### WHAT TO PRODUCE
An exact transcription of the entries is required, with no images included.

─── PROVIDED RECORDS ───

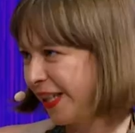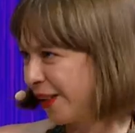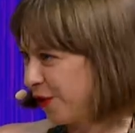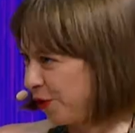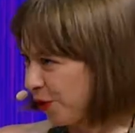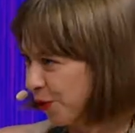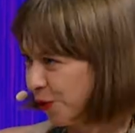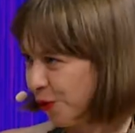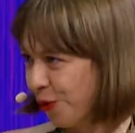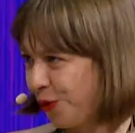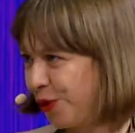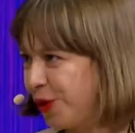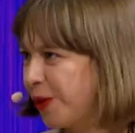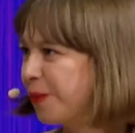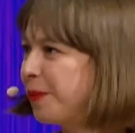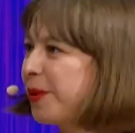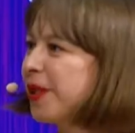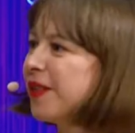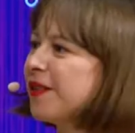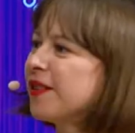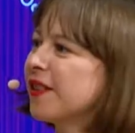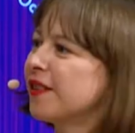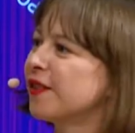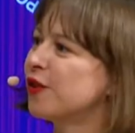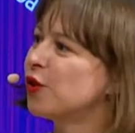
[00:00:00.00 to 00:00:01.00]
get to know you a
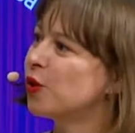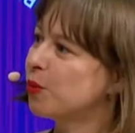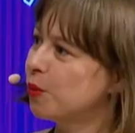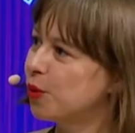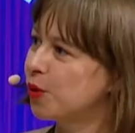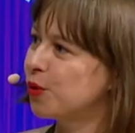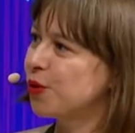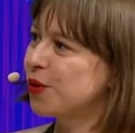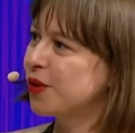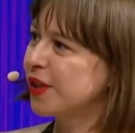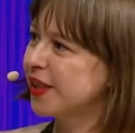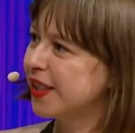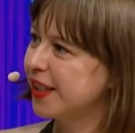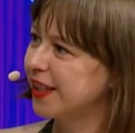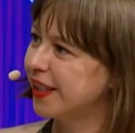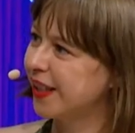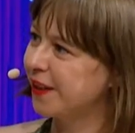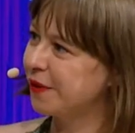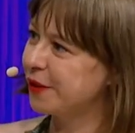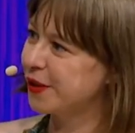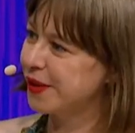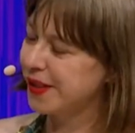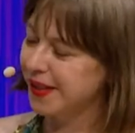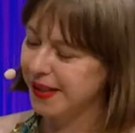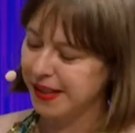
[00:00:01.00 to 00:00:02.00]
bit and your music and
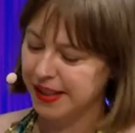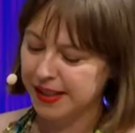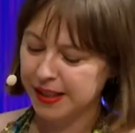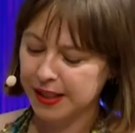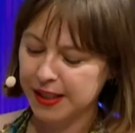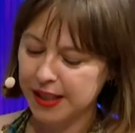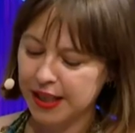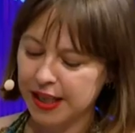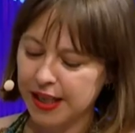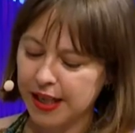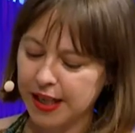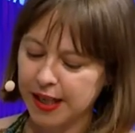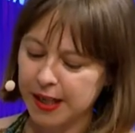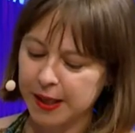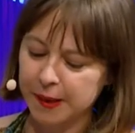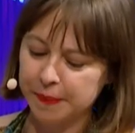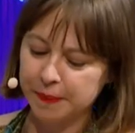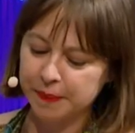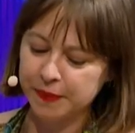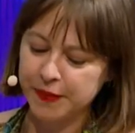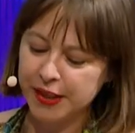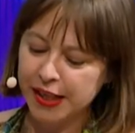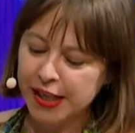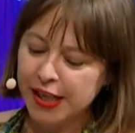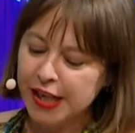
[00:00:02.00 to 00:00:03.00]
everything.
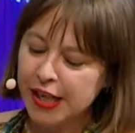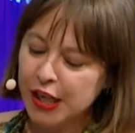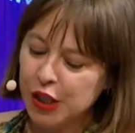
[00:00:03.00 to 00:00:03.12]
Um, okay.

───

### EXERCISE OUTPUT
[00:00:00.00 to 00:00:01.00]
get to know you a
[00:00:01.00 to 00:00:02.00]
bit and your music and
[00:00:02.00 to 00:00:03.00]
everything.
[00:00:03.00 to 00:00:03.12]
Um, okay.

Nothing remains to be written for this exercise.